# Strange situation - need advice



## priorityone (Jun 10, 2014)

Before you think I sound like a crazy jealous woman, please let me give you a little background - or a lot. Sorry if I babble.

I have been married for a long time and together even longer - since we were teenagers - now early 40s. Facebook, ah Facebook, has since brought together a number of past friendships including one between my husband and an old highschool friend who happens to be an attractive woman.

One day last year I opened my Facebook and saw I had a message. I clicked the messages and quickly realized I was not in my FB account, but his. Instead of closing it, I got curious. Yes, go ahead and yell at me. The message was from this girl. In fact it was a long message thread about her failing marriage and him giving marriage advice and talking about some of MY issues. The conversation was very intimate. This hurt. I held it in.

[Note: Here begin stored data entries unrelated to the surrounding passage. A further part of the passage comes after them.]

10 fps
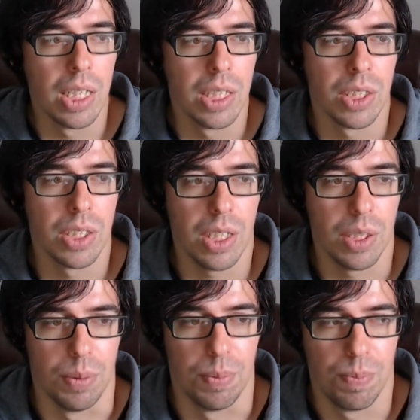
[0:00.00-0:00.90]

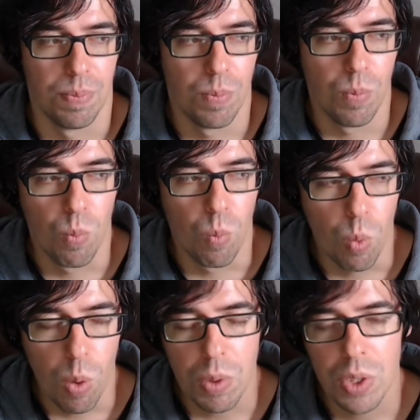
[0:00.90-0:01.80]
So,
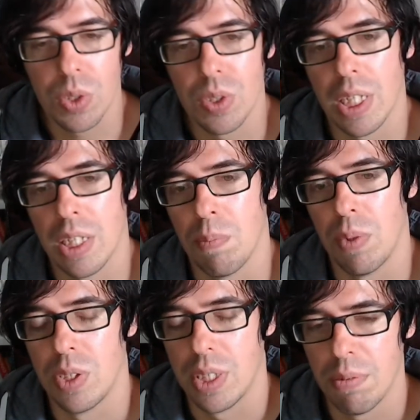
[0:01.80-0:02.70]
what would you say the
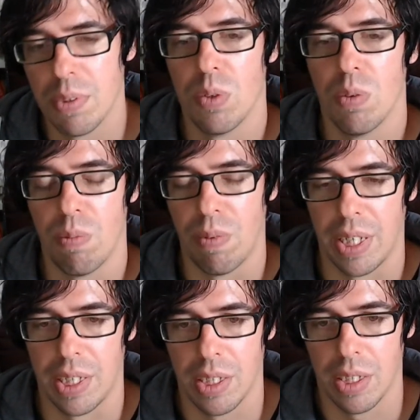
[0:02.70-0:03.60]
most difficult
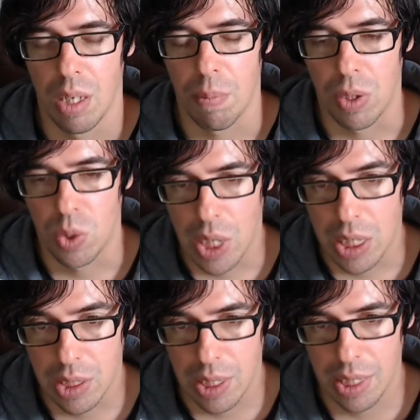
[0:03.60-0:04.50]
thing about
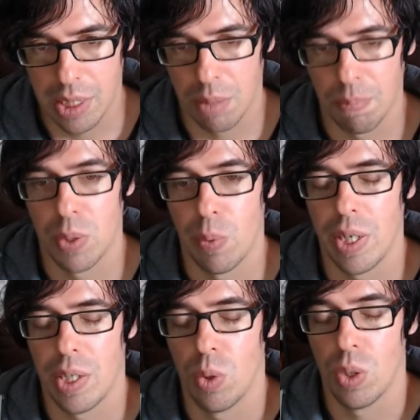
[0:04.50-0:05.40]
translating
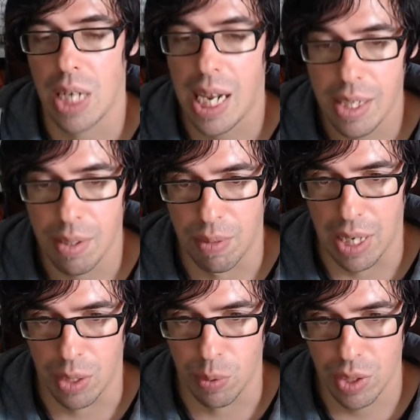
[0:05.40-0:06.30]
between your native
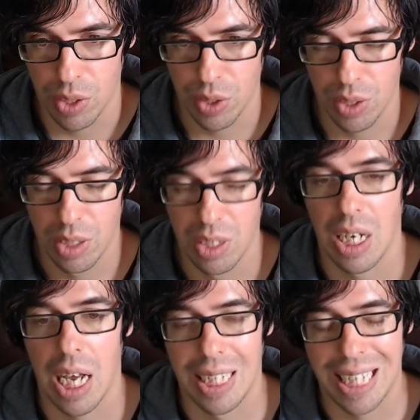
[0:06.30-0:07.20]
language
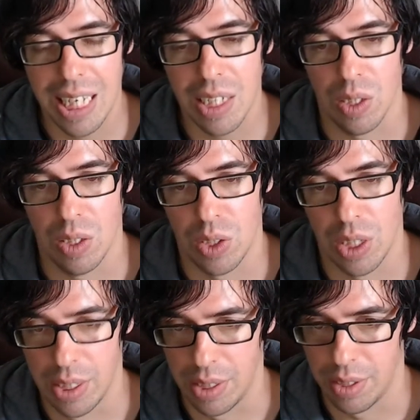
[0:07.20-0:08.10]
and English
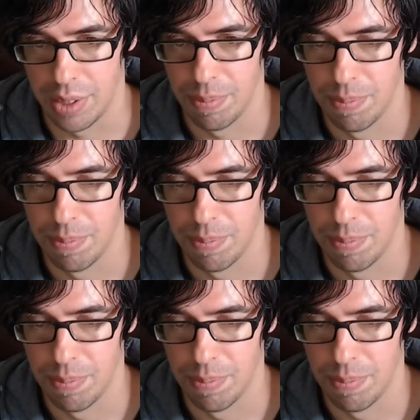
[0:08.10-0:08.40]
is?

My son told me that daddy had lunch with a girl from highschool a few days later.

I confronted him and asked him about this person. He told me her marriage was failing and he was giving her advice. I told him that she is a woman in a vulnerable spot right now. She told him about sexual issues between she and her husband. I asked him under what authority he had to give advice? 

Apparently they had been meeting for a while and talking. I had never heard of her until a few days before. If such a good friend, why had I never heard of her? I tell him about all of my friends, girl or guy....if I had lunch with someone or got a funny text message. I communicate. 

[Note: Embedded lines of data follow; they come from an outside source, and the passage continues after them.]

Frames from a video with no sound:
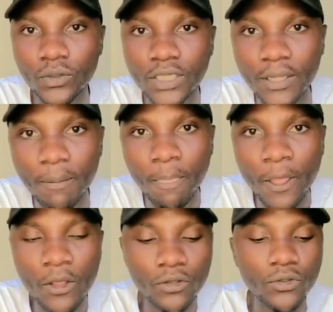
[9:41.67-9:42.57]
okay
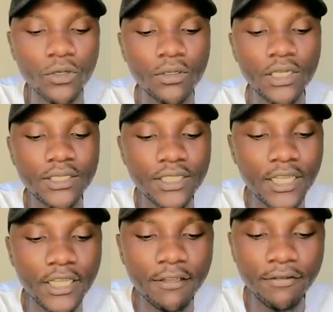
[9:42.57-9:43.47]
so let's
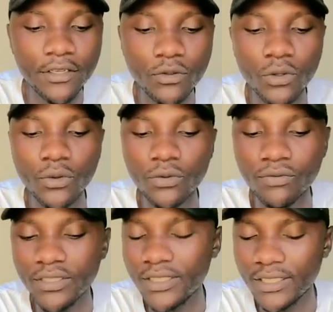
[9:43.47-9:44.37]
say if at all you
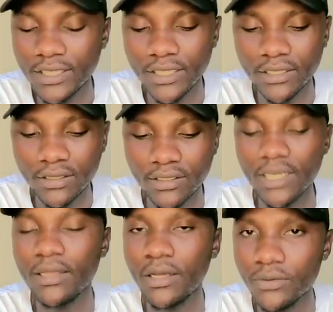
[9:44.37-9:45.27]
invested uh,
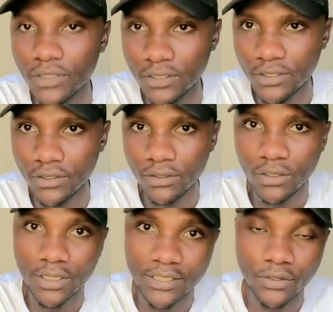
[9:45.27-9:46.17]
10,000,
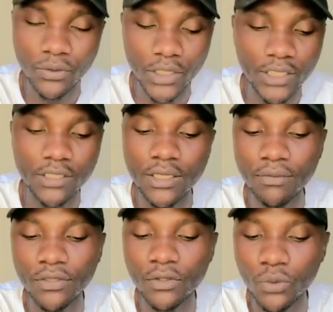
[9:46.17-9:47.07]
let's say you get it
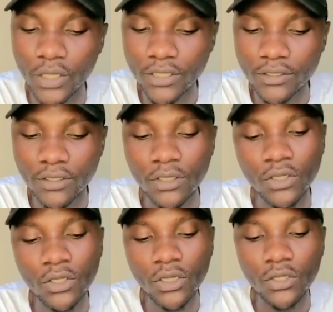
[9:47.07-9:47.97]
after two years,
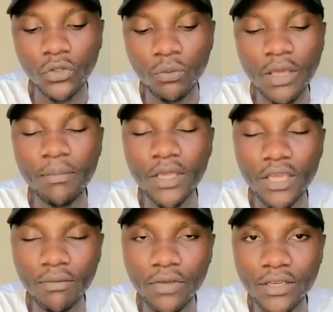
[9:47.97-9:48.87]
you may be
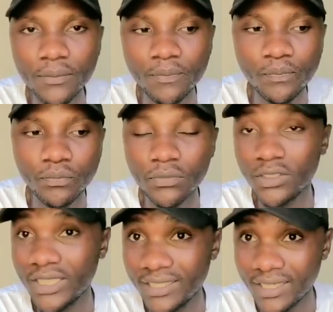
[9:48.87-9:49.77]
given,
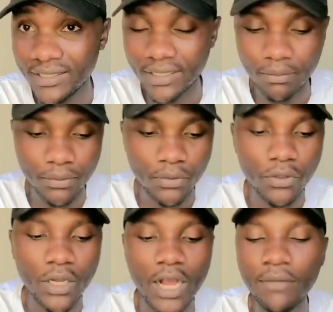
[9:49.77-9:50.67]
it's just an example,
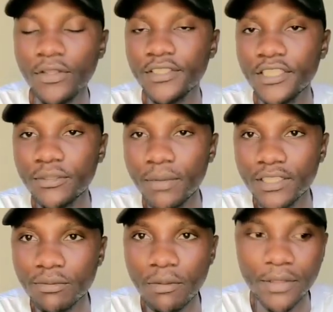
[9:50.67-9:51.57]
after six
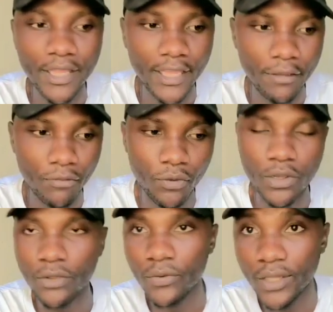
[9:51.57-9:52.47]
months, maybe they give you
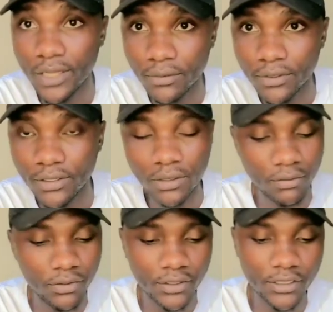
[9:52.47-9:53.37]
a 3,000,
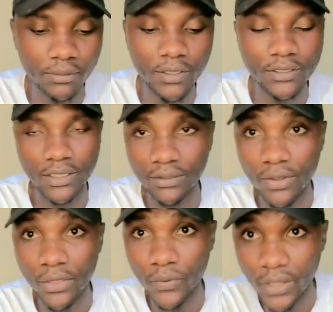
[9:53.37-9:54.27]
every six months they give
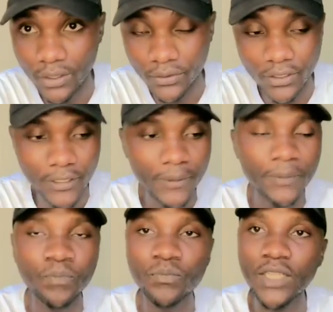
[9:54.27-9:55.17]
you a 3,000,
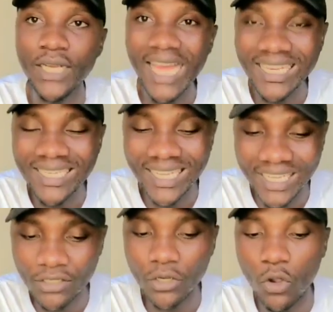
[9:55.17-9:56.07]
then at the
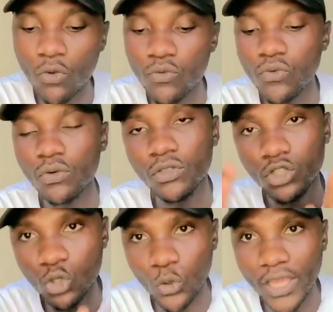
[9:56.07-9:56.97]
end of
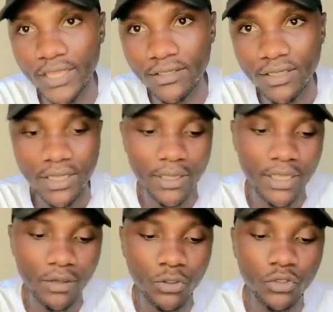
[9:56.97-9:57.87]
two years, they
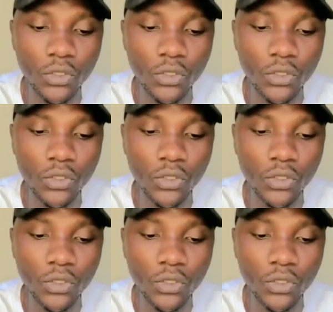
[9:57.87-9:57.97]
are going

I told him that I was truly fine with him having "girl" friends but meeting without talking to me or even telling me about it afterwards is NOT ok. Talking about those topics is NOT ok. They really only just reconnected so don't you think a long time friend is better to talk to? Really?

So, we worked through it or so I thought. My husband was running a booth on a show floor a few months later. I was on his business' FB page and noticed a post from this girl stating that his model is ready and will be at the booth - referring to herself as the model. I had offered to help my husband with the booth but no, he asked her. I apparently wasn't pretty enough? Again, he never mentioned anything. Yes, I blew up.

I told him that it wasn't this girl's fault, but I NEVER wanted to meet he now. He had made me THAT uncomfortable. This was apparently unfair and we should go and hang out. RIGHT! 

So, knowing that they were still FB friends I, not proudly, periodically peeked at his FB messages and texts. Nothing much, just some Words with Friends back and forth. It has now been a year and I haven't really checked much in about 6 months. I thought that he now respected this boundary.

Honestly, what bothers me most about this is NOT that I think he is cheating, I really don't think he is and she recently go remarried and seems happy, but that he doesn't communicate with me about this stuff. If he told me he had lunch with so and so....fine. If he told me he got pulled over and got a speeding ticket...fine. It just all feels so secretive because he doesn't and he can look at me with a straight face.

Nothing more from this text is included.